- **TASK GOAL**: Word for word, please restate each record and pass over the pictures.

[Collected data]

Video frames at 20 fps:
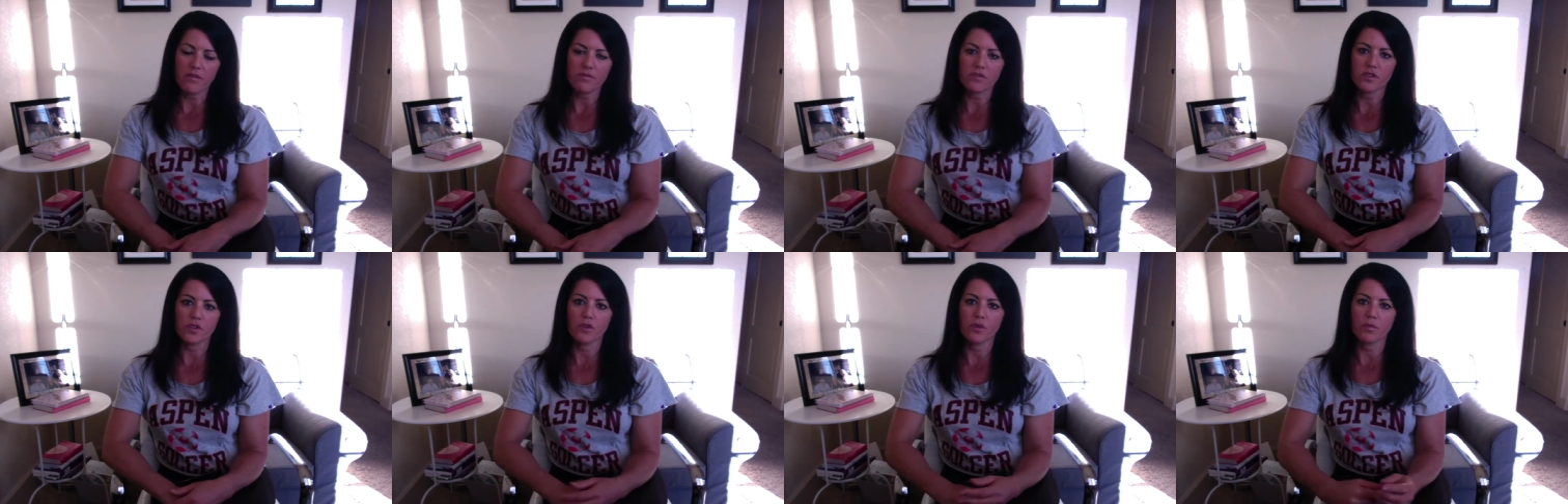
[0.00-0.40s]

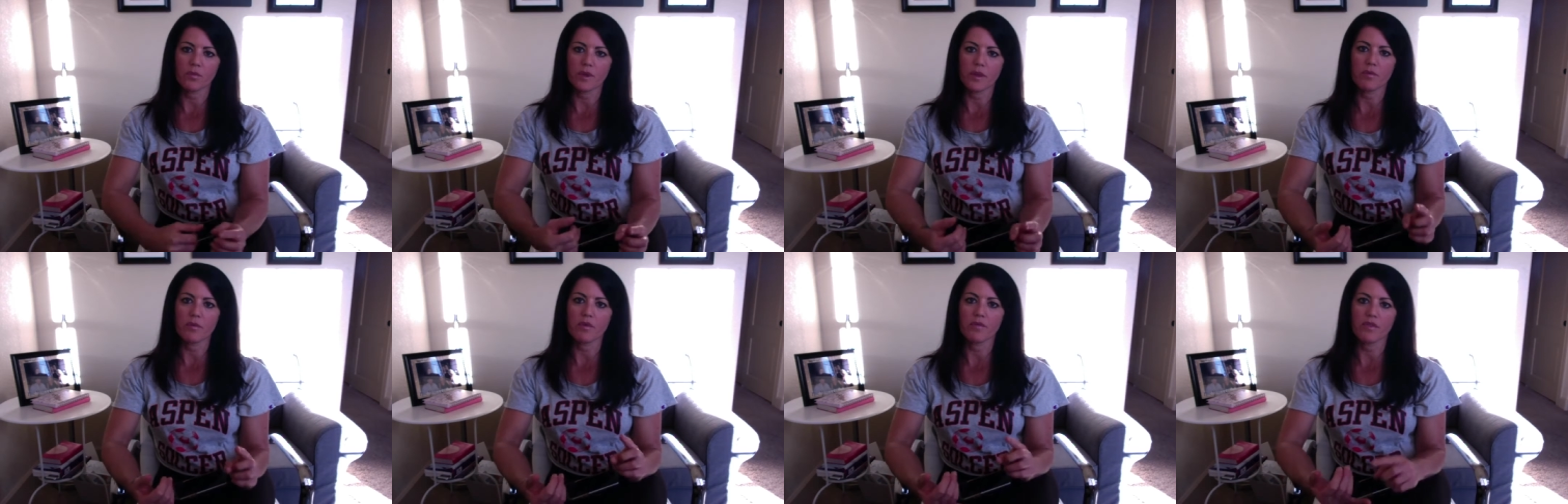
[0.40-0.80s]
So you'll
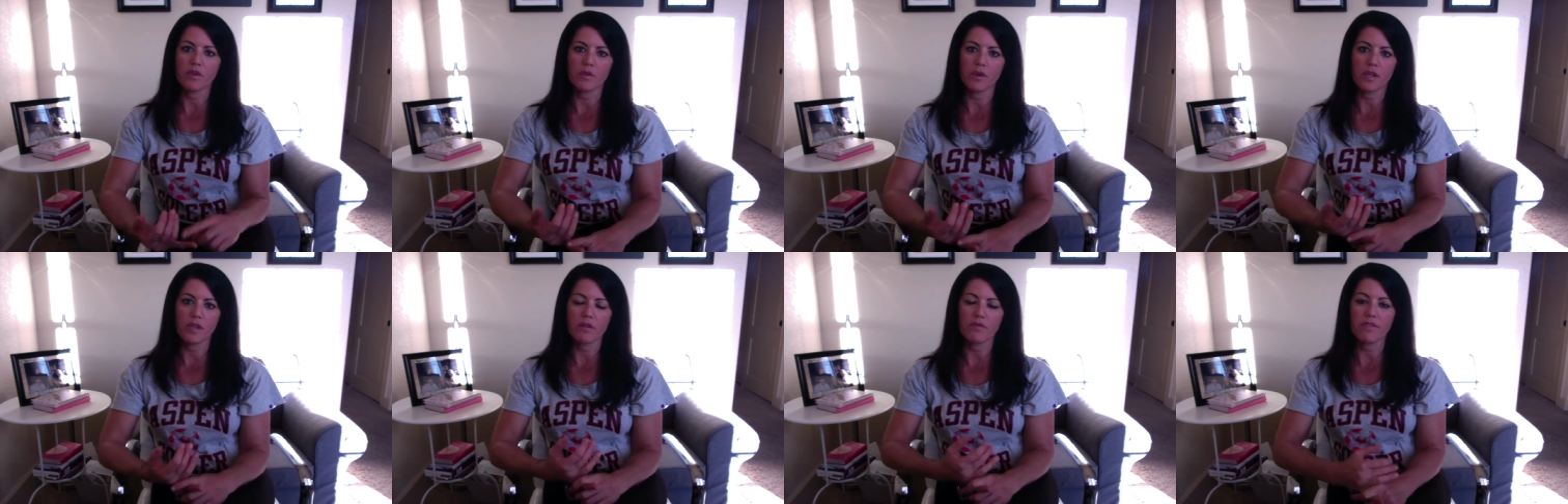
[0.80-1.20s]
be
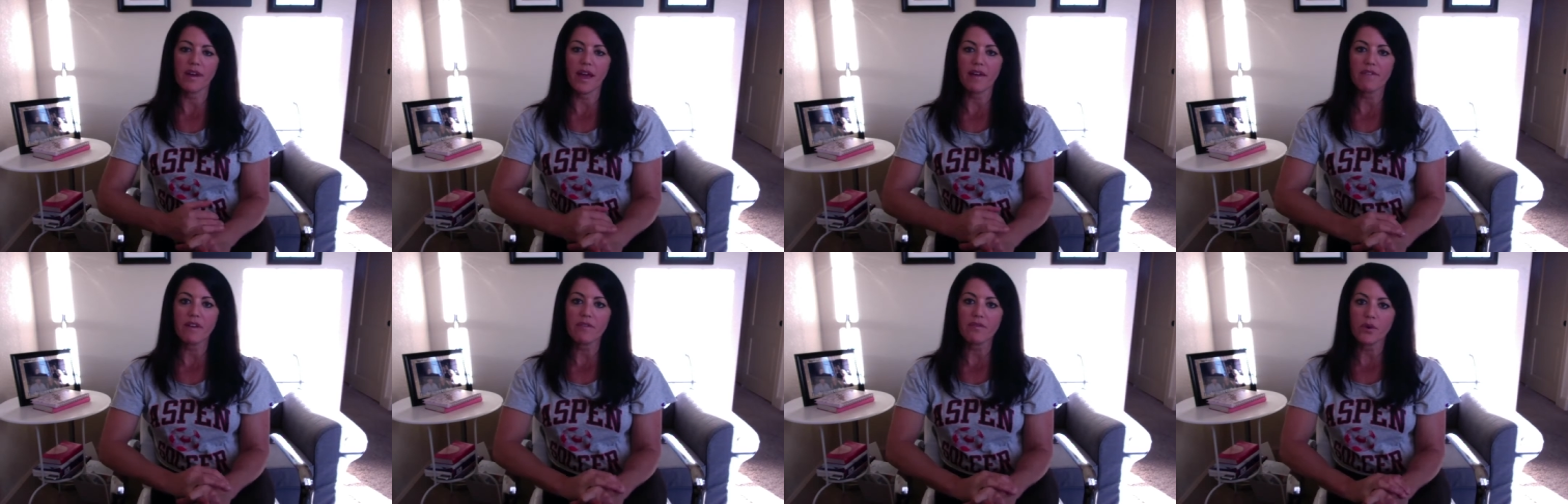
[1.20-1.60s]
reviewing your
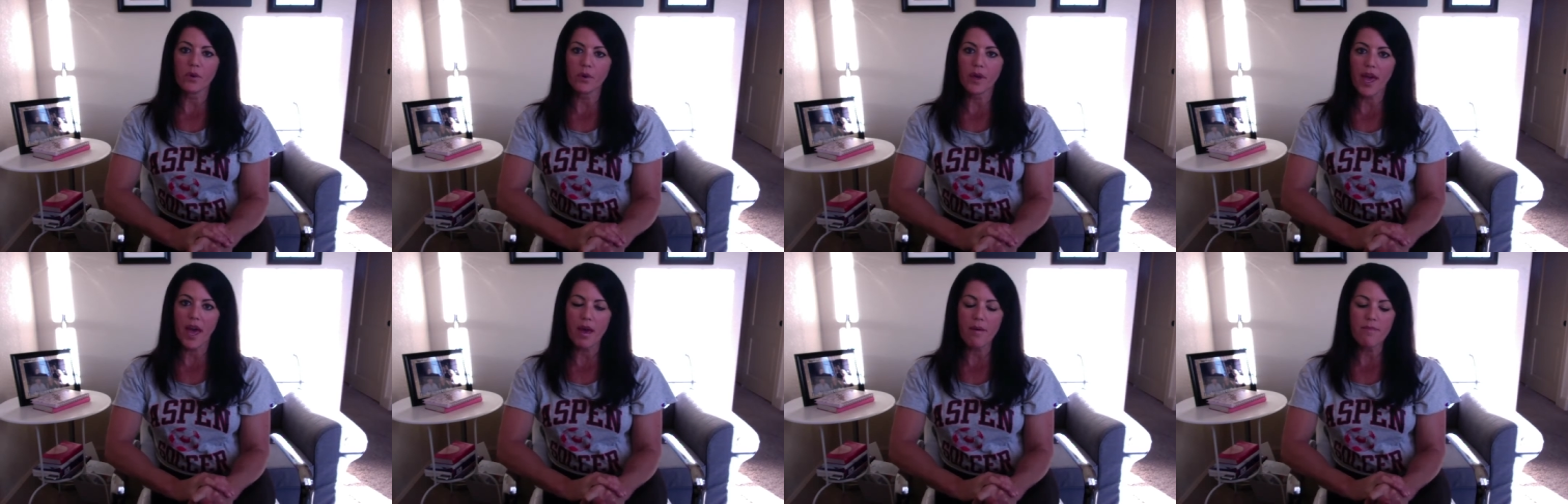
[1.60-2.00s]
5A
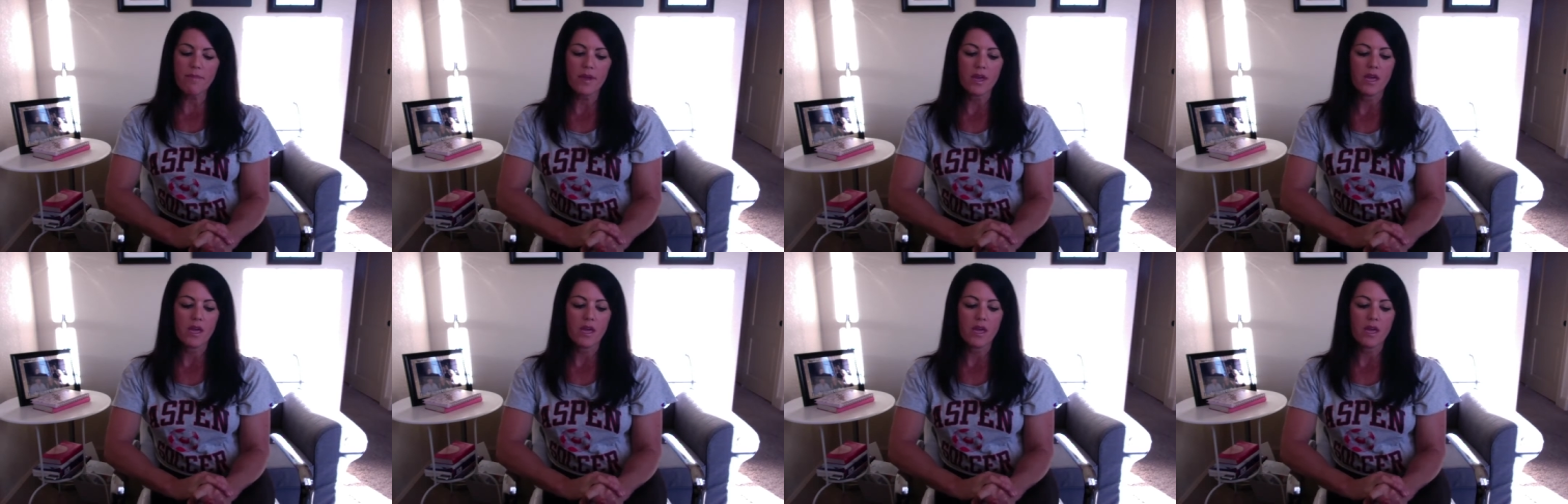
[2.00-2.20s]
vocab,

- **REPLY TO THE TASK**:
Video frames at 20 fps:
[0.00-0.40s]

[0.40-0.80s]
So you'll
[0.80-1.20s]
be
[1.20-1.60s]
reviewing your
[1.60-2.00s]
5A
[2.00-2.20s]
vocab,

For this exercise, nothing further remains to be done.